Back-to-School Edition, Use Omeka in Your Class, posted on Omeka blog
It’s that time of year when educators and instructors are planning like mad for the coming semester or quarter, so we are highlighting some resources to help you get started using Omeka in your class.
You might be asking, well, how have others incorporated Omeka into assignments or final student projects? What were the learning objectives and expected outcomes? We know of many instructors using Omeka, these are a few pieces they wrote describing processes involved in launching student-driven digital projects with Omeka:
- “Teaching and Learning with Omeka: Discomfort, Play, and Creating Public, Online, Digital Collections,” in Learning Through Digital Media: Experiments inTechnology and Pedagogy, Jeff McClurken
- “History Harvests: What Happens When Students Collect and Digitize the People’s History?”, Perspectives on History, William G. Thomas,Patrick D. Jones, Andrew Witmer (History Harvests use Omeka for organizing, displaying, and building exhibits from collected materials.)
- Teaching with Omeka, ProfHacker blog, Jeff McClurken
- Toward a Student-Centered Collaborative Approach to DH Design–the ECDA’s Omeka Installation as a “Knowledge Lab,” Benjamin J. Doyle
- Teaching with Omeka: Presenting the Peries Project, Devin Griffiths
- Announcing the Dick Dowling Digital Archive, Caleb McDaniel
- Teaching with Omeka, THATCamp Pedagogy, Amanda French and Jeff McClurken,| video
Running Omeka on a Server or Omeka.net
Now that you know how some people have used Omeka in their classes, consider your technical abilities and capabilities. Do you have access to a Linux server? Would you need hosting? How much support can you offer students? Do you wish to only use Omeka as a web service?
If you are not interested in setting up a server or in finding outside hosts, you can try the Omeka.net service. See, http://info.omeka.net for more information about signing up for an Omeka.net account and the different plans available (for free and for purchase). Check out this spreadsheet that details the differences in functionality, storage space, plugins, themes: http://bit.ly/compareomekas
Consider contacting your library liaison, department chair, or IT services representative about purchasing an Omeka.net Platinum plan so that everyone at your school has access to Omeka sites and to all of the plugins and themes available on Omeka.net.
Building a Site
You have an Omeka site, now, how do you and your students begin to plan and to add content?
- Start with the Site Planning Tips to get a sense of what plugins might be useful for you.
- Don’t forget to pick a theme for the public side of your site.
- Move on to the “Working with Omeka Admin” section of the documentation at Omeka.org
- Browse other available plugins.
- Find yourself stuck? Browse through the forums, because someone else may have had the same question.
- Need more technical info and ready to dig into the code? Visit the developers’ documentation.

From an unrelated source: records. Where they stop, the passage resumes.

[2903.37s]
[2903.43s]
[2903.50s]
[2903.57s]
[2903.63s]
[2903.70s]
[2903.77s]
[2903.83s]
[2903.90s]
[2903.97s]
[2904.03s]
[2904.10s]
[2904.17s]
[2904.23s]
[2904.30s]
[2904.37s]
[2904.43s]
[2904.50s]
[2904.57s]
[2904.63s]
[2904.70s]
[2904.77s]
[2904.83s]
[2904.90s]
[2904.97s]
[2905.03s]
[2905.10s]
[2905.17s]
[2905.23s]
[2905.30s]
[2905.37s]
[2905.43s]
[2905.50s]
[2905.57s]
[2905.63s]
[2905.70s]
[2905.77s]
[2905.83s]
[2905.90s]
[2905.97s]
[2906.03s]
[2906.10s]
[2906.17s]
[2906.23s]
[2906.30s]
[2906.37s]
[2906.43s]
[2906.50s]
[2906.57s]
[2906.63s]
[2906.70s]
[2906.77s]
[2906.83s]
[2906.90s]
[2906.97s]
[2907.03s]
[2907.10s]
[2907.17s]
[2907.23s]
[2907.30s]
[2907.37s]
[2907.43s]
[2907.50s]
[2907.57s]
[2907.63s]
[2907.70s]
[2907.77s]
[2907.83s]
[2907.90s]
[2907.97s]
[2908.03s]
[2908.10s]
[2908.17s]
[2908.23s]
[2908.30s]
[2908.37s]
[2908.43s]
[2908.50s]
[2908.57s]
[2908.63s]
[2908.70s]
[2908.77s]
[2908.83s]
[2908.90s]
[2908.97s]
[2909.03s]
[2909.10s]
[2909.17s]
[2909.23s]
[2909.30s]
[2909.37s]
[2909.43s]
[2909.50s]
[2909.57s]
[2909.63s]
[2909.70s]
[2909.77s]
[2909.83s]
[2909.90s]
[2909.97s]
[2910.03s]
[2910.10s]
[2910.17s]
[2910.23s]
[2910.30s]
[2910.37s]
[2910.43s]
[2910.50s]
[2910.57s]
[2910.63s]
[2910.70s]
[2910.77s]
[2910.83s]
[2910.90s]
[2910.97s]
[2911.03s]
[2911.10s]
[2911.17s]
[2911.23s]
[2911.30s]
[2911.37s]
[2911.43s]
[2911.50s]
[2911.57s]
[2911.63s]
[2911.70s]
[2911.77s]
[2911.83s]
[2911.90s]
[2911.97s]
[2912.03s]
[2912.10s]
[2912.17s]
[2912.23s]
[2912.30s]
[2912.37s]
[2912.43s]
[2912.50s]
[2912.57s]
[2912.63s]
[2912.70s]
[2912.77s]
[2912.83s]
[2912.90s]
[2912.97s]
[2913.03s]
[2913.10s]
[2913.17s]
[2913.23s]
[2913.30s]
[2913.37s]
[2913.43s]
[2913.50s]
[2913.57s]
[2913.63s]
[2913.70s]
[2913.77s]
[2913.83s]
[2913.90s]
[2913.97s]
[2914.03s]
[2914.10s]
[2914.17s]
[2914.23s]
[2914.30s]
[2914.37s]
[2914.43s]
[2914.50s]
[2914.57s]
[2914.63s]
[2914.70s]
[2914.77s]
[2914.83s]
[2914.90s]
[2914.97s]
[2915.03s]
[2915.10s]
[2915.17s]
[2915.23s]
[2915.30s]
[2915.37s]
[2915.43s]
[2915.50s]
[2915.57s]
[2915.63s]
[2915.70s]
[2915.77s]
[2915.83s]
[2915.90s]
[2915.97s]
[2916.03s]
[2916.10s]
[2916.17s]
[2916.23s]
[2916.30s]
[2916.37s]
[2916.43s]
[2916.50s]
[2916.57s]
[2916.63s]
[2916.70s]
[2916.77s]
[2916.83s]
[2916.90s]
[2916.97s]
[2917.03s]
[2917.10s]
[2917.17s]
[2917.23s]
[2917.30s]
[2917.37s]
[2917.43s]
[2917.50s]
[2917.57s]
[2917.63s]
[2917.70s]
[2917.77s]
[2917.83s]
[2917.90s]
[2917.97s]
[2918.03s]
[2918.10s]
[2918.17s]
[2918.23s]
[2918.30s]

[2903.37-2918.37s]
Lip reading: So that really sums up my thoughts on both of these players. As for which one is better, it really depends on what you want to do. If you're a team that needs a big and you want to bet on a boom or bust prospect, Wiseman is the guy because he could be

- Start with “Up and Running with Omeka.net”, by Miriam Posner on the Programming Historian.
- Find other guidance in a use case for educators that offers some site planning tips with links to sections such as, “Build a Website.”
- “Create an Omeka.net Exhibit”, by Miriam Posner, on the Programming Historian.
- Browse themes and plugins available in your plan.
- Find instructions and guides specifc to Omeka.net questions on info.omeka.net.
- Need some help? Send questions through the Contact form.
Building digital projects always takes longer than you think. Be sure to plan enough time for snafus, and warn your students that they need to plan as well.
Take some time to work through the decision-making process on getting Omeka installed or using Omeka.net, before introducing it to students.
We have provided many resources to help users of all technical abilities to get started using Omeka for a class project. We ask that as you are instructing students to build sites together, or individually, that you encourage them to collaborate and problem solve together. Peers should serve as the “first ask” for technical questions before posting to the forums or sending an email.
We do our best to respond to questions on the forums and email, but if you or your students ask a question the night before a project is due, it is possible that you will not get a response before class.
Even with those few cautionary words, we hope that you will dive in and use Omeka this semester or next to help students to learn about the processes of knowledge creation, to work with a digital publishing platform, and to develop a public scholarly voice.